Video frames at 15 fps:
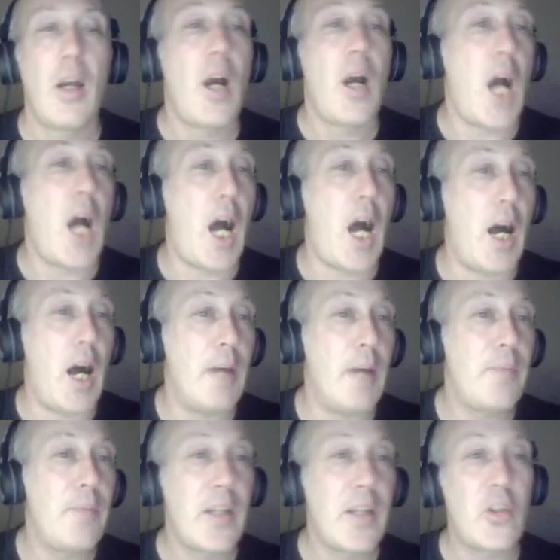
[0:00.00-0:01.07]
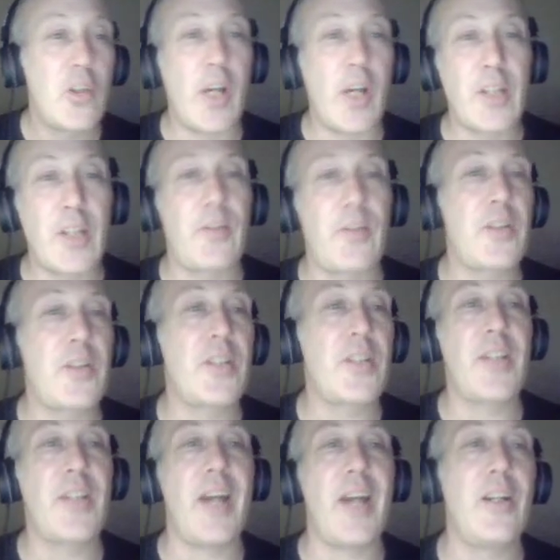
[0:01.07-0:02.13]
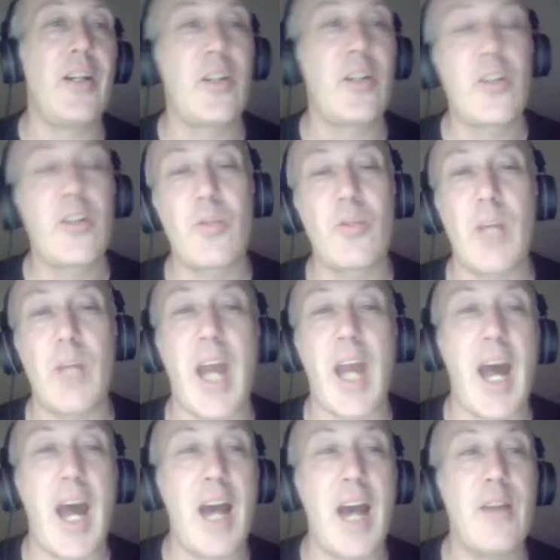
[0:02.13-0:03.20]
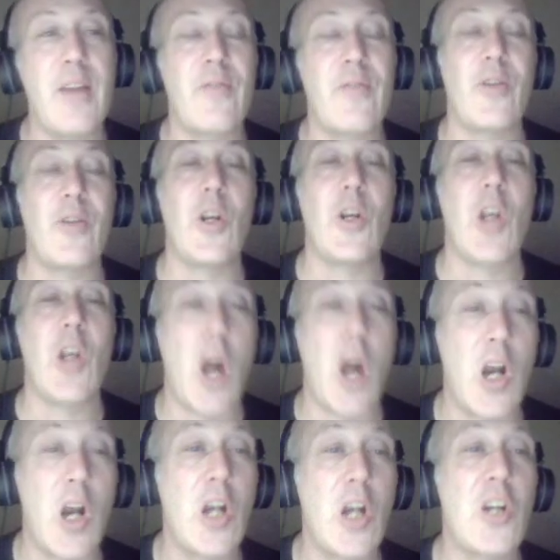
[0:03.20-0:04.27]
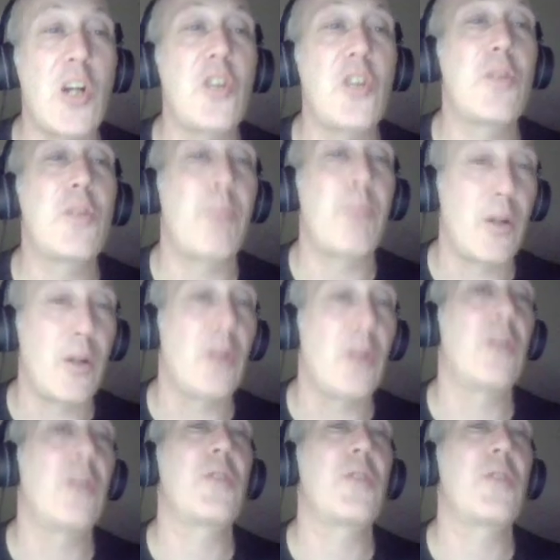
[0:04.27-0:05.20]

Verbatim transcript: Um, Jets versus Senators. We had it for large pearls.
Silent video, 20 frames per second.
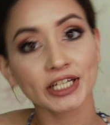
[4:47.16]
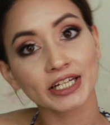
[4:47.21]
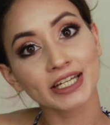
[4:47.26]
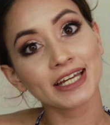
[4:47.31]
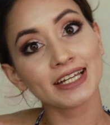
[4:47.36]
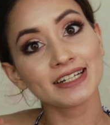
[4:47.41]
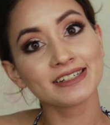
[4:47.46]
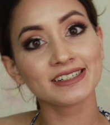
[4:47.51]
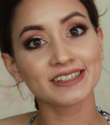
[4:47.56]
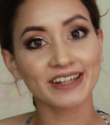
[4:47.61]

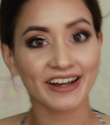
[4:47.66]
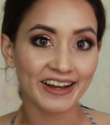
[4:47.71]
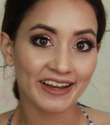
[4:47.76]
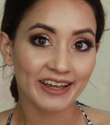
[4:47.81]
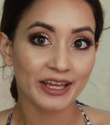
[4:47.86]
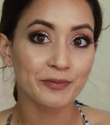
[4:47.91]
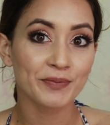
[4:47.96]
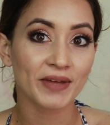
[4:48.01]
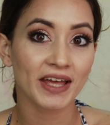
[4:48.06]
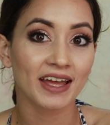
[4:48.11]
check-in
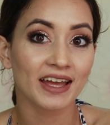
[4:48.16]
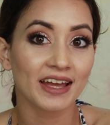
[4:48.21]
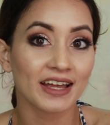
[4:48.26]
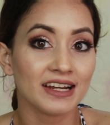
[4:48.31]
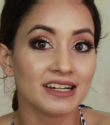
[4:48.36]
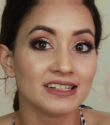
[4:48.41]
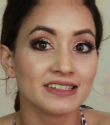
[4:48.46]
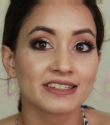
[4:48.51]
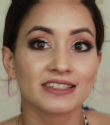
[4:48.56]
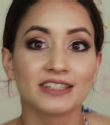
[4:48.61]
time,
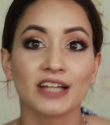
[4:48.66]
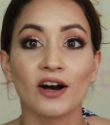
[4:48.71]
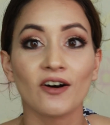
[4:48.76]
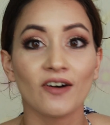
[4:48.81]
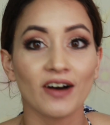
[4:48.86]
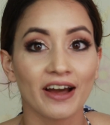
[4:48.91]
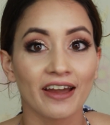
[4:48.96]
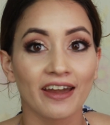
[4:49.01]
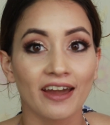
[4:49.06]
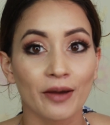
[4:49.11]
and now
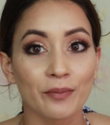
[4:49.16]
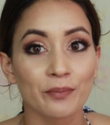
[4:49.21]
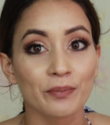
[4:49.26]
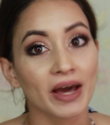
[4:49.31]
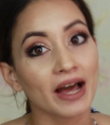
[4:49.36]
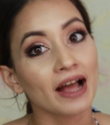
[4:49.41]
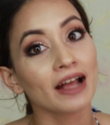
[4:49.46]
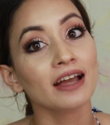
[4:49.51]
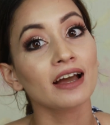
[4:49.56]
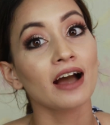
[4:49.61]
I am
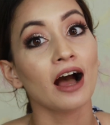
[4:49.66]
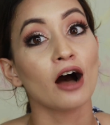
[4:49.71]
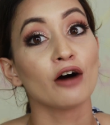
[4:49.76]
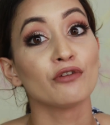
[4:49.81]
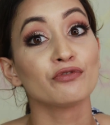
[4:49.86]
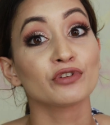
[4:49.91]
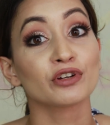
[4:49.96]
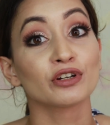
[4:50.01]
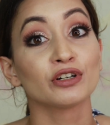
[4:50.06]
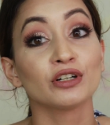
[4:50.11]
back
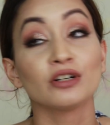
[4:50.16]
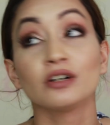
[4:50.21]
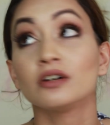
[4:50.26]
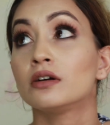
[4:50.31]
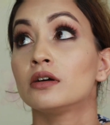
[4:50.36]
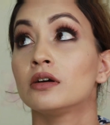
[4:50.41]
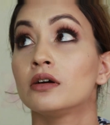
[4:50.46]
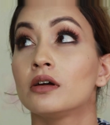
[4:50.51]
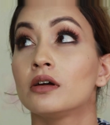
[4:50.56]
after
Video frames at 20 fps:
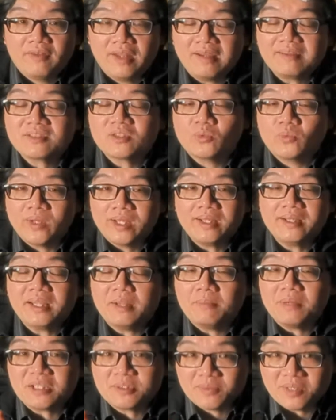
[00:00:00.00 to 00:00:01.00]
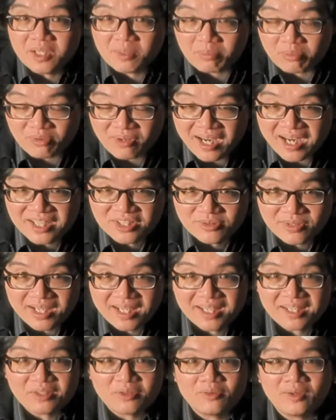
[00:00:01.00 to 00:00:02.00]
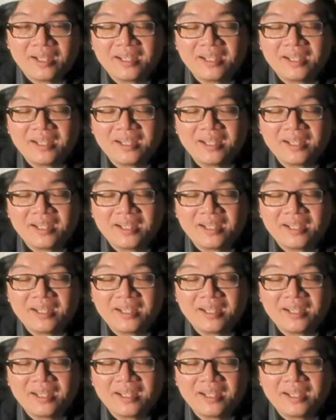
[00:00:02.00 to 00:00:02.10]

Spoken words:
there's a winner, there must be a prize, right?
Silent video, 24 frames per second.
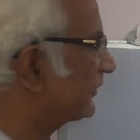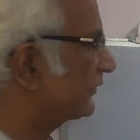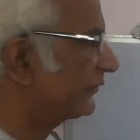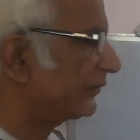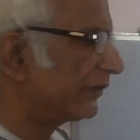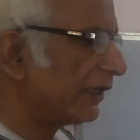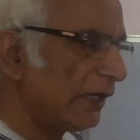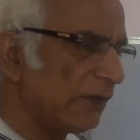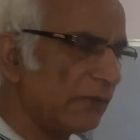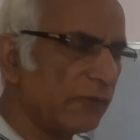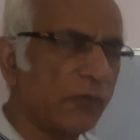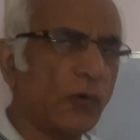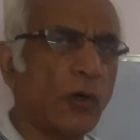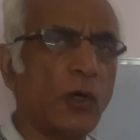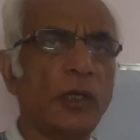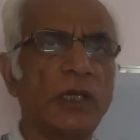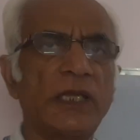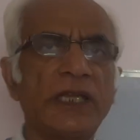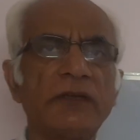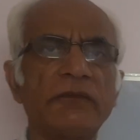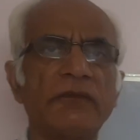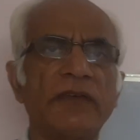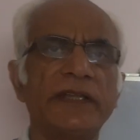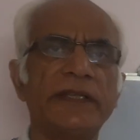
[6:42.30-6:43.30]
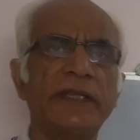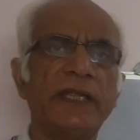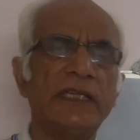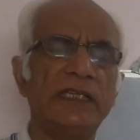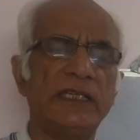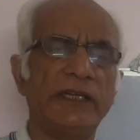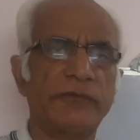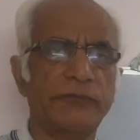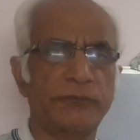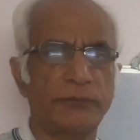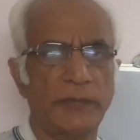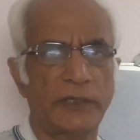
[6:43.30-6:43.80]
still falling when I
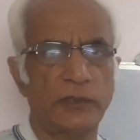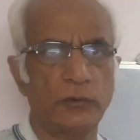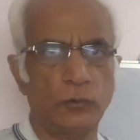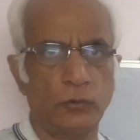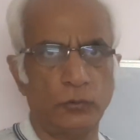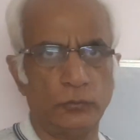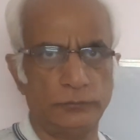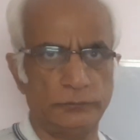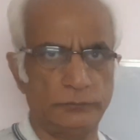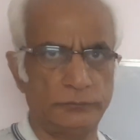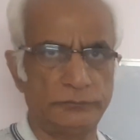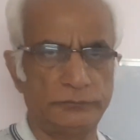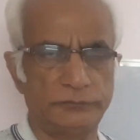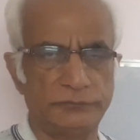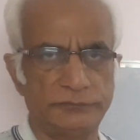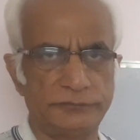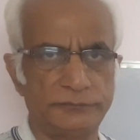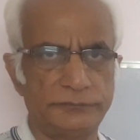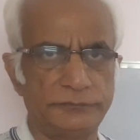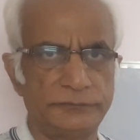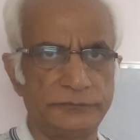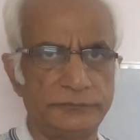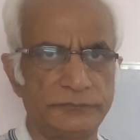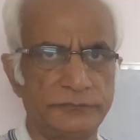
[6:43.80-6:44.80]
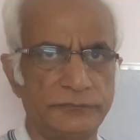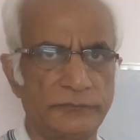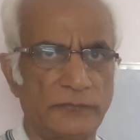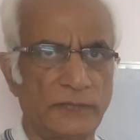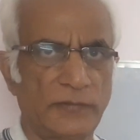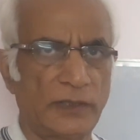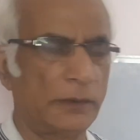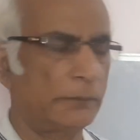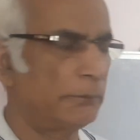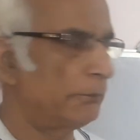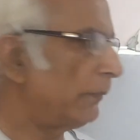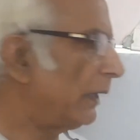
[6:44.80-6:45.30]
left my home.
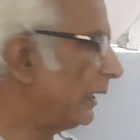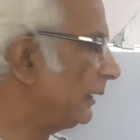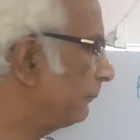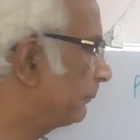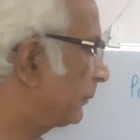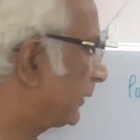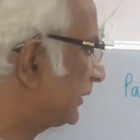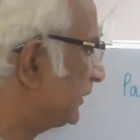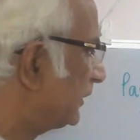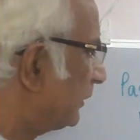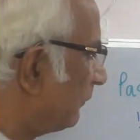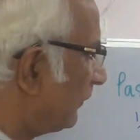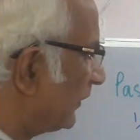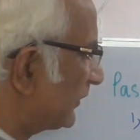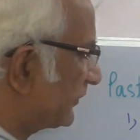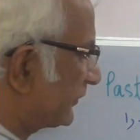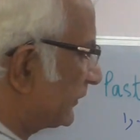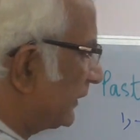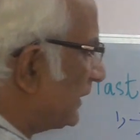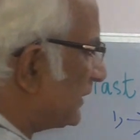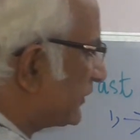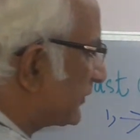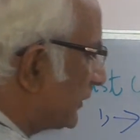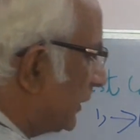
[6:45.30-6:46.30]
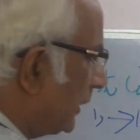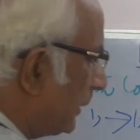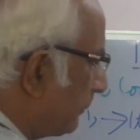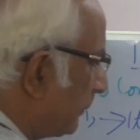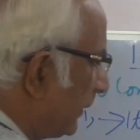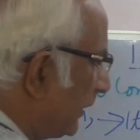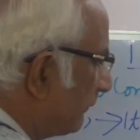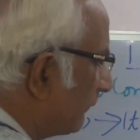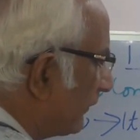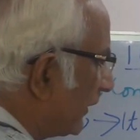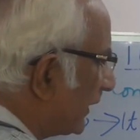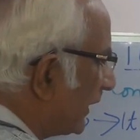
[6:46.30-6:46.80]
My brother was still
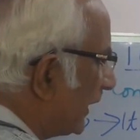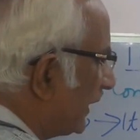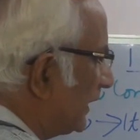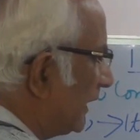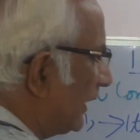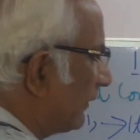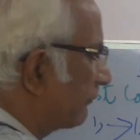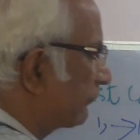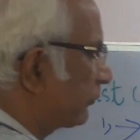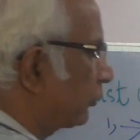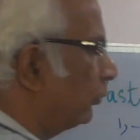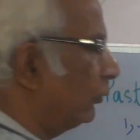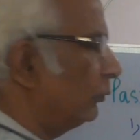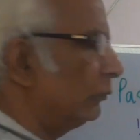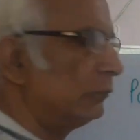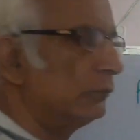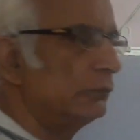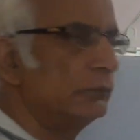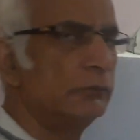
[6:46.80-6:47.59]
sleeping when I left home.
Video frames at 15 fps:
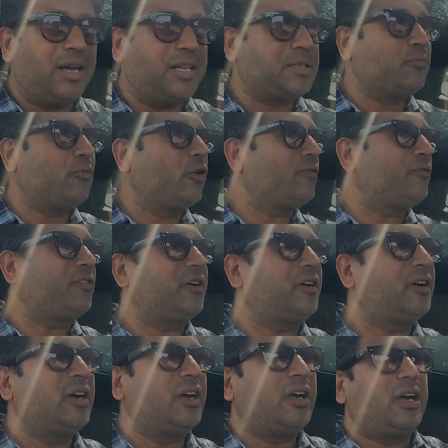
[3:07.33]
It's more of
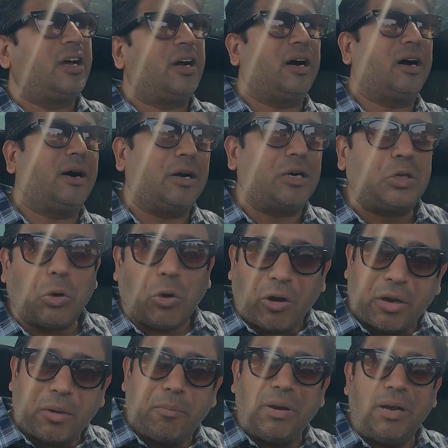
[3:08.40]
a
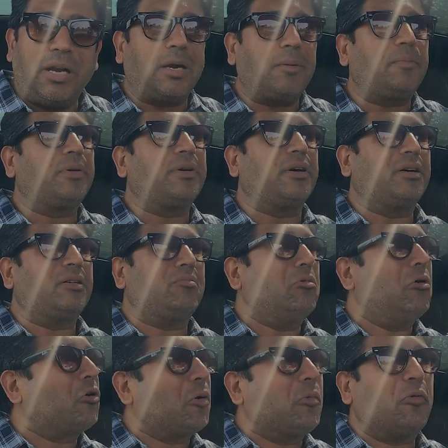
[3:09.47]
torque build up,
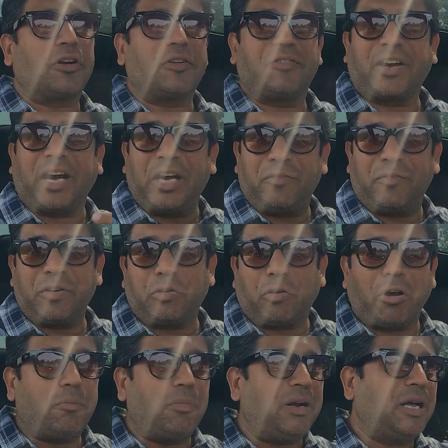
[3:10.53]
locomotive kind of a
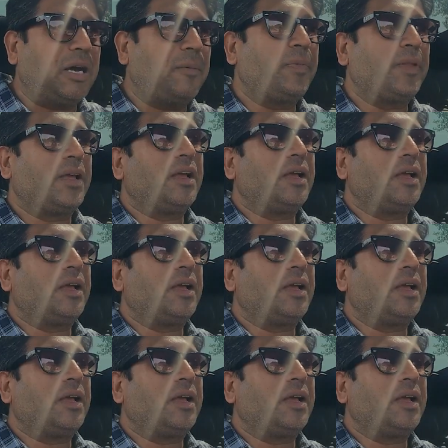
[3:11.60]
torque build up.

Work to complete
Counting the lines above that hold "frames", reply with the number and no other words.

Exercise output
5